Market penetration

Today, after giving a research talk at Oculus about educational uses of Virtual Reality, I was having a conversation with some of my colleagues there. One of them related an interesting anecdote about VR.

It seems that one day not that long ago, when he and a colleague at Oculus were taking a taxi, the driver overheard their conversation about Virtual Reality and volunteered that she used VR at home. Eventually it came out that she used it to watch pornography.

My colleague, intrigued, asked her whether this was something she did when she was alone. Oh no, she replied, she experienced VR porn together with her boyfriend.

It seems that they did this while they were having intimate relations. They would each don a VR headset, and watch a different sexual fantasy, while at the same time engaging in similar activities with one another.

He and his colleague expressed surprise at this unexpected use case. Their driver replied that lots of her friends used it in the same way.

When he told me this story, I told him that it didn’t seem surprising at all. After all, this is exactly what happened in the early days of VHS.

Until the late 1970s, pornographic films were mainly watched furtively by men in seedy movie theaters. It was not an activity people wanted to be caught doing.

But it turned out that the advent of home video led to a far larger market: Couples who liked to watch porn together in the privacy of their own homes.

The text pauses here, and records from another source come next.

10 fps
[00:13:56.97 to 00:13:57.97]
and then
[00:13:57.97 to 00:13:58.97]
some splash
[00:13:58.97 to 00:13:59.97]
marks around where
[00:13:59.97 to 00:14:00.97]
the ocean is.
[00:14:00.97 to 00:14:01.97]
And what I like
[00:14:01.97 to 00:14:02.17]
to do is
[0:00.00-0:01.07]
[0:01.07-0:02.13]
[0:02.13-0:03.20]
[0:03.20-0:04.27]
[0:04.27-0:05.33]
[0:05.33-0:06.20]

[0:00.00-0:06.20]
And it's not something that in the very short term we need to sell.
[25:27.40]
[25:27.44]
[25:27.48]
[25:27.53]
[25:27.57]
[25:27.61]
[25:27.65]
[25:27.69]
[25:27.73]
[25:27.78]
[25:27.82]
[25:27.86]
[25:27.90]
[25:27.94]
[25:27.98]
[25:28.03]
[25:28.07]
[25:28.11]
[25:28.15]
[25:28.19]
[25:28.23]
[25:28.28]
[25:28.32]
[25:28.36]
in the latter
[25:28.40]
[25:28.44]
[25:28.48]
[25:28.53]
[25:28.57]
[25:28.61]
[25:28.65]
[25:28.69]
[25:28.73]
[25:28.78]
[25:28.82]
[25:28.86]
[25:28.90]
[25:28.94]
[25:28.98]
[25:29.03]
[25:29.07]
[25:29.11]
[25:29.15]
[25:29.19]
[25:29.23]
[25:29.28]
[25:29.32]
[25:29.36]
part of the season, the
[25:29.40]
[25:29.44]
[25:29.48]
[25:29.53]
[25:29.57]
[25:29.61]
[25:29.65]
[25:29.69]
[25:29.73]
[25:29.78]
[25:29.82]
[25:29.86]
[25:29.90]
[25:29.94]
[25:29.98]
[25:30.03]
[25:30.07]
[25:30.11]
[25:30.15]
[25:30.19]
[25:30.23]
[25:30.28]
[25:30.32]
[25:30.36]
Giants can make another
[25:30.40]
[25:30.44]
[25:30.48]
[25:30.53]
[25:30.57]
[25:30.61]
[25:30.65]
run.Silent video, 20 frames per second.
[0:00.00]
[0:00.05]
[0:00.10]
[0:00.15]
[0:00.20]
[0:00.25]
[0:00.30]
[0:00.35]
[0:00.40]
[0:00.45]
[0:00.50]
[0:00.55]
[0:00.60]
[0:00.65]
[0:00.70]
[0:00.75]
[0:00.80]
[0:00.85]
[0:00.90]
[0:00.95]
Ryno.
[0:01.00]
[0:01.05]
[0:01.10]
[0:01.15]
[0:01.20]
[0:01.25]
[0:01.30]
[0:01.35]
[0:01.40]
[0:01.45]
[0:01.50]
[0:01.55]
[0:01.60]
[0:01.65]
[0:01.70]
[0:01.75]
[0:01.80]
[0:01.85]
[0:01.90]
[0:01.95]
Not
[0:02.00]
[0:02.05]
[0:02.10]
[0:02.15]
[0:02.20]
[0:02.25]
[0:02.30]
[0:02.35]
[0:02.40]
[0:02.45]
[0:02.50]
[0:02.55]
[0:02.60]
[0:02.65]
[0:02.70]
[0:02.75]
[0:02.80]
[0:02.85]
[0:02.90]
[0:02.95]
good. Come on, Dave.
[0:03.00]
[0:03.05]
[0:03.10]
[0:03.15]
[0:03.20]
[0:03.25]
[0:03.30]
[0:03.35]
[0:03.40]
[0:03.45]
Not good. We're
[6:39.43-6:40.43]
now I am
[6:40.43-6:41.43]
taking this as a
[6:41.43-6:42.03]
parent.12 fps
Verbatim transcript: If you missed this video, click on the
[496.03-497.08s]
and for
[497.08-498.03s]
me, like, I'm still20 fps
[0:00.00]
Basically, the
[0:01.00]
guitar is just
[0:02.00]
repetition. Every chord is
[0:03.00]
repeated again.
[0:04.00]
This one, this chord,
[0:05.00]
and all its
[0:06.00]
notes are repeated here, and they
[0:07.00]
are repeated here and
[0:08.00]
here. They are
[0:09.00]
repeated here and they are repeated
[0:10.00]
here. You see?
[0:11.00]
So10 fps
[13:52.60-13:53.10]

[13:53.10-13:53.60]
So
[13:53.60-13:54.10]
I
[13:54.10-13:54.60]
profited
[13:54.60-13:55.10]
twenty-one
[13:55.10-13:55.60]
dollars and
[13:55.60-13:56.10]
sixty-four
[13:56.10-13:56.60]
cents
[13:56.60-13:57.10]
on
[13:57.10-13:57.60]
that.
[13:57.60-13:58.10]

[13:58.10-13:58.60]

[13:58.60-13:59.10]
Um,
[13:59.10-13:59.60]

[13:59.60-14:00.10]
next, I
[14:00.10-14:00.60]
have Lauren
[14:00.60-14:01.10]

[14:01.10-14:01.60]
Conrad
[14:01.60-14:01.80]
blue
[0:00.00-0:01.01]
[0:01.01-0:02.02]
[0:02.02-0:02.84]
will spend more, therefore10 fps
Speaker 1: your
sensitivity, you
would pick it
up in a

Women would not have been caught dead going into a seedy porn theater, but watching erotic films at home with their boyfriend was a turn-on. It was a way to set the mood in a safe and comfortable environment.

As with many emerging media, pornography turned out to be a market leader. Once enough people had purchased the VHS players, they were more likely to rent other sorts of movies as well, and the industry grew rapidly.

So I told my colleague that from an historical perspective, this use case was only to be expected. In fact, it is great news for the Virtual Reality industry, and it bodes very well indeed for future market penetration.